Lo que esconden nuestros móviles

La iniciativa Enlázate por la Justicia ha puesto el acento en la verdad que se esconde tras los cotidianos y ya imprescindibles teléfonos móviles con motivo del Día Mundial del Medio Ambiente. En una sociedad marcada por el consumismo, la conexión constante y la necesidad cada vez más imperiosa de mostrar a los demás qué hacemos, quiénes somos (o pretendemos ser) y qué poseemos, Enlázate por la Justicia nos vuelve a pedir sentido común al mismo tiempo que denuncia los abusos sociales y medioambientales que se cometen tanto en el proceso de fabricación como en el uso diario de nuestros móviles.

Además de un precio económico, los móviles tienen importantes costes sociales y medioambientales. Un móvil estándar contiene entre 500 y 1.000 componentes distintos. La extracción y procesamiento de estos componentes generan unos 75 kg de desperdicios por teléfono. Algunos de estos elementos son recursos caros y escasos, y están relacionados con abusos sociales y medioambientales. El impacto ambiental de la producción de smartphones es tan alto que para compensar las emisiones de gases efecto invernadero tendríamos que usar cada dispositivo entre 33 y 89 años. Sin embargo, en Europa se renueva cada año alrededor del 40% del parque de móviles existentes, lo que suponen unos 18 millones de móviles sólo en España.
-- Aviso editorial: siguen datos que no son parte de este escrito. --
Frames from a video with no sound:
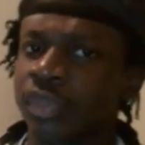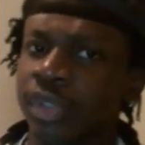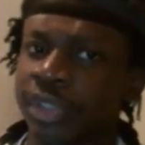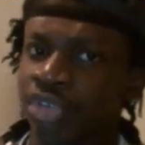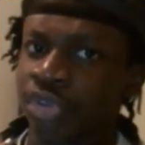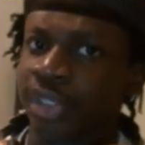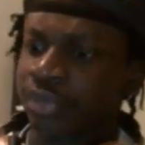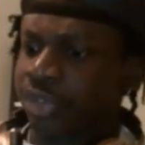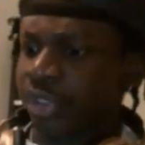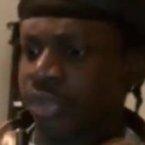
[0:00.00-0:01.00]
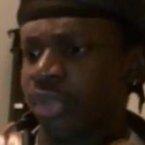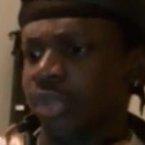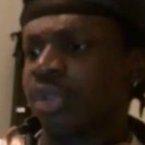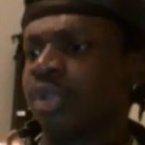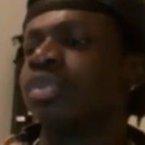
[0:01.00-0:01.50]
Look at your daily routine. Well,
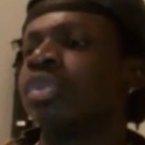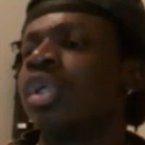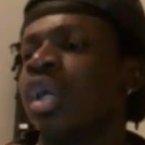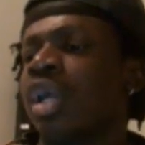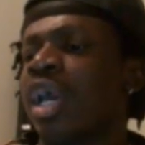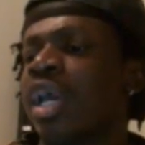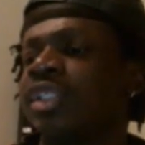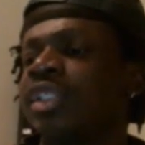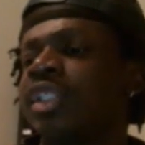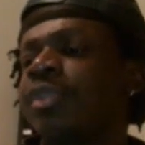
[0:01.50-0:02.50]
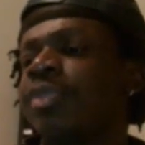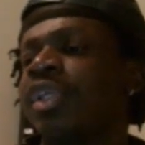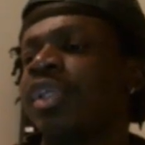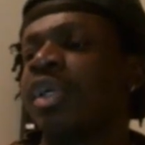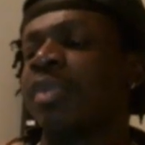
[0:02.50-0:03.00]
hold on. At 6
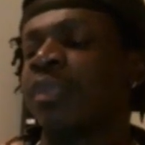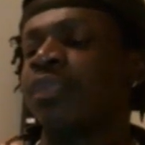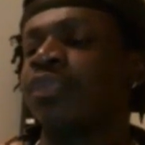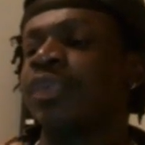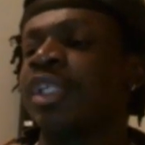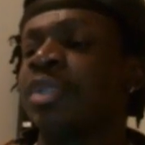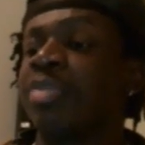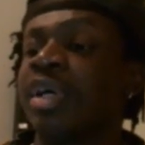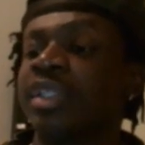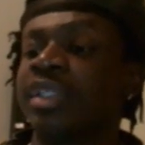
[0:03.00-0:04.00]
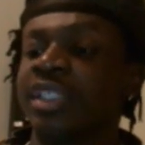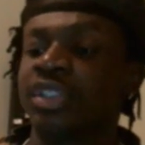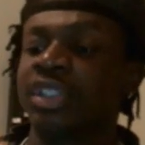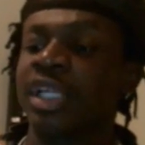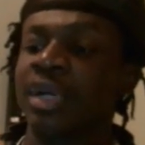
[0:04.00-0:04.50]
p.m., I'm free, but that's
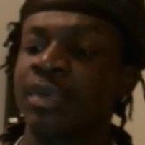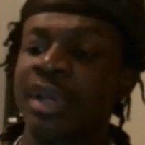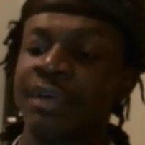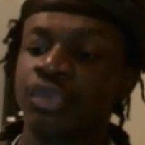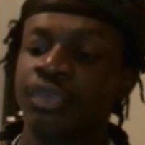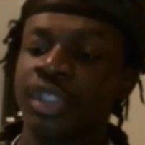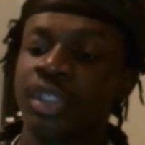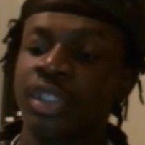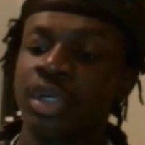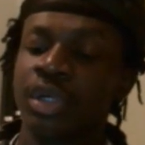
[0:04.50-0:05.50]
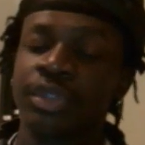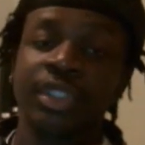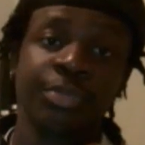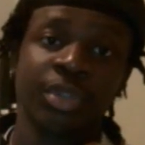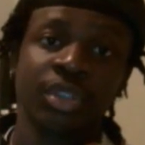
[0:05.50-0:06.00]
the slot when I have to read
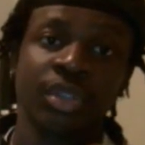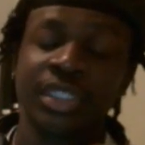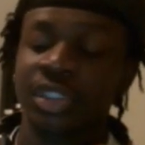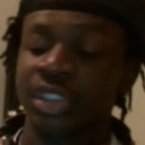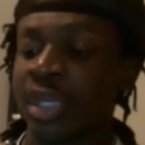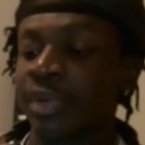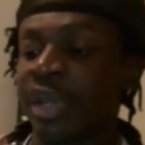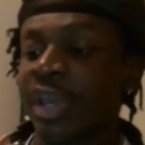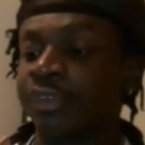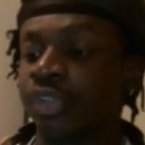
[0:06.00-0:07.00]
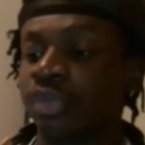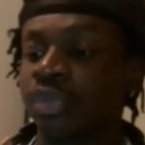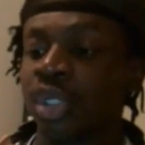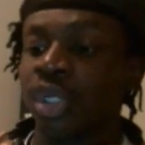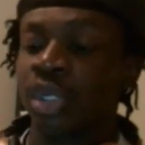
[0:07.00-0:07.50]
this book. Or that's the slot when I have
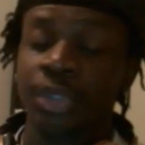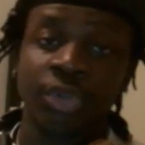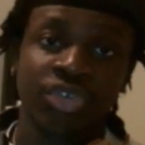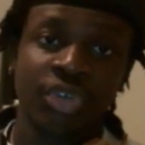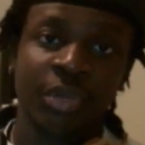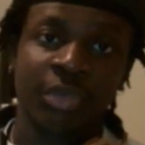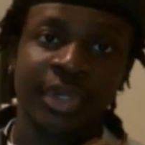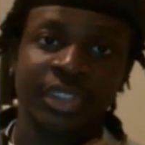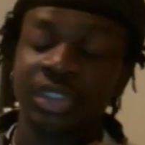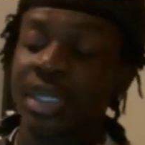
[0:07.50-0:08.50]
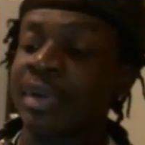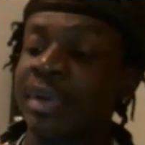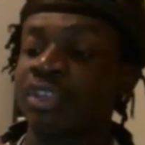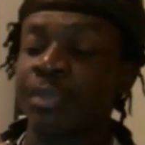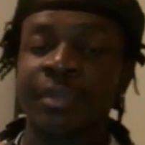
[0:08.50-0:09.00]
to go to the gym, or that's the slot when I
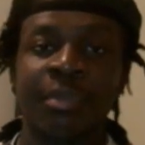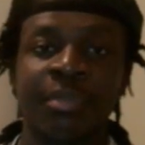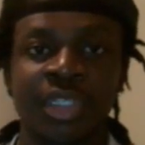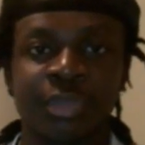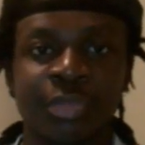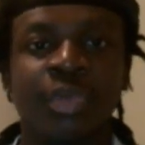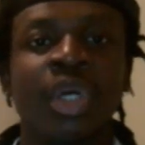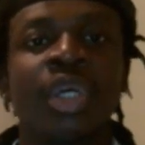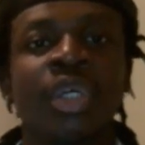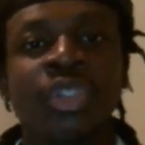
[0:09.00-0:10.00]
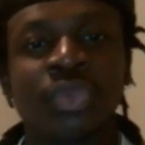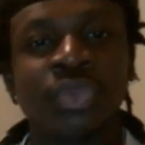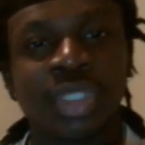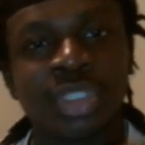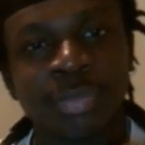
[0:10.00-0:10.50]
have to make my meals. Boom. You
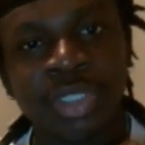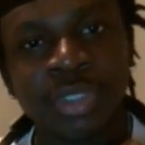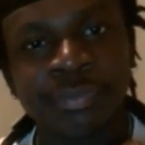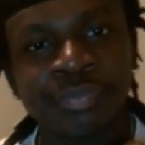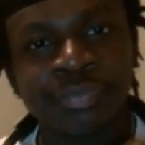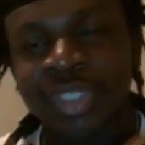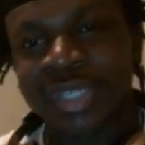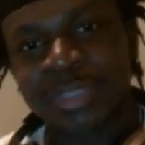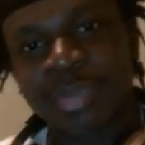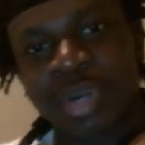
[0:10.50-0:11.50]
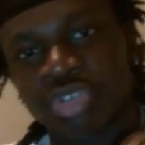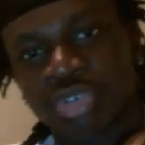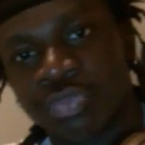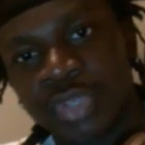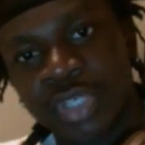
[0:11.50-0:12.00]
discipline, it inspires
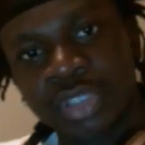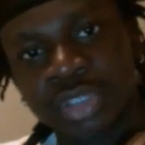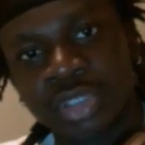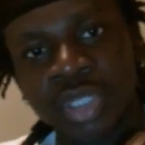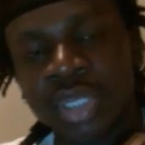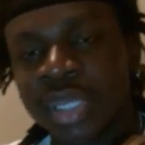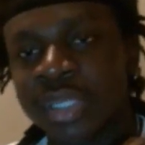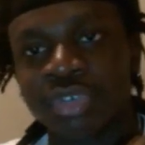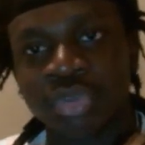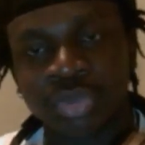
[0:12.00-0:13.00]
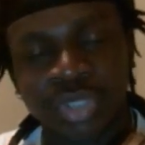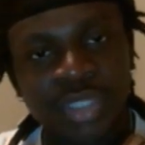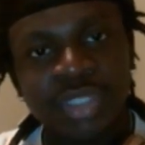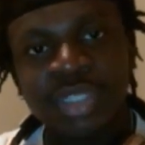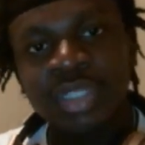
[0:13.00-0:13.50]
your friends, it gives you
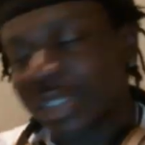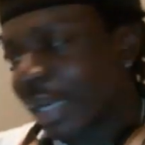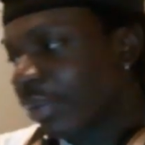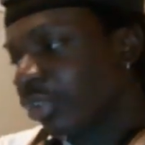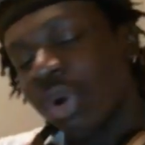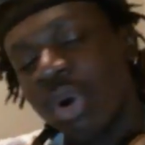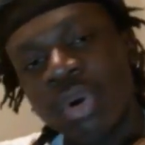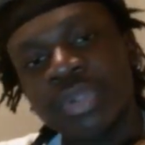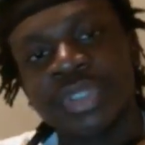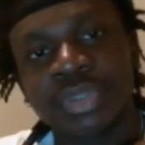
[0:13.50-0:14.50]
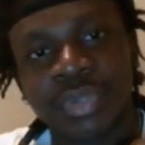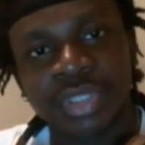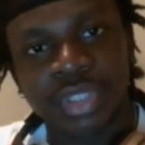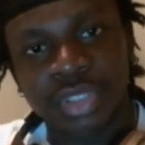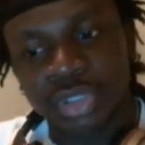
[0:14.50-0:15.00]
dignity, character, all these
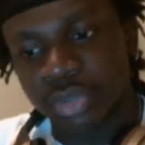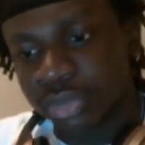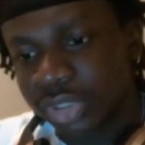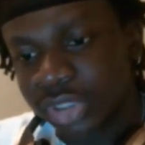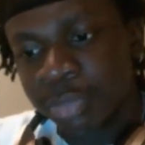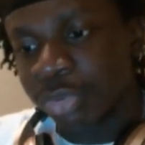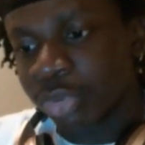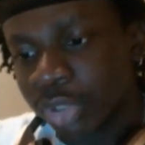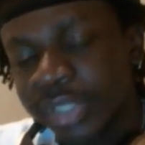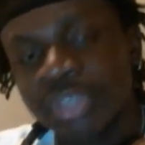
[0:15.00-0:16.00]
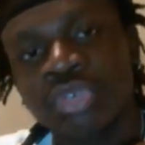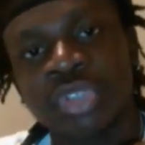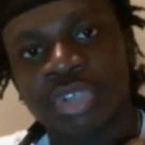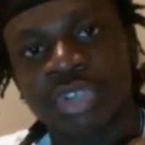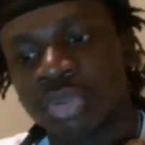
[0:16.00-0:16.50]
great things. So simple, look at your
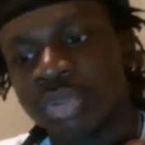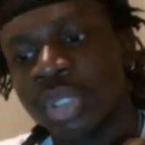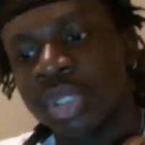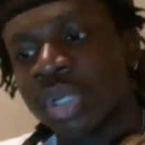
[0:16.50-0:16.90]
schedule.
Si bien la vida útil de un aparato es de unos 10 años, batería aparte, el tiempo medio de utilización se sitúa entre el año y medio y los dos años y medio. Poco parecen preocuparnos los impactos a largo plazo de la eliminación de esta basura tecnológica, un problema global que se hace patente en las exportaciones de aparatos electrónicos usados a terceros países, especialmente de Asia y África, que no están preparados para la gestión de estos desechos.

“Enlázate por la Justicia” pone el acento, también, en la brecha digital que conlleva el uso del smartphone, al convertirse en un indicador más de la diferenciación social.

En resumen, no cambies de teléfono móvil por capricho o porque las modas así parezcan exigirlo. Seamos conscientes de la importancia de nuestras decisiones y de nuestra actitud en la vida, haciéndonos corresponsables de la deriva perjudicial que sufre nuestro planeta.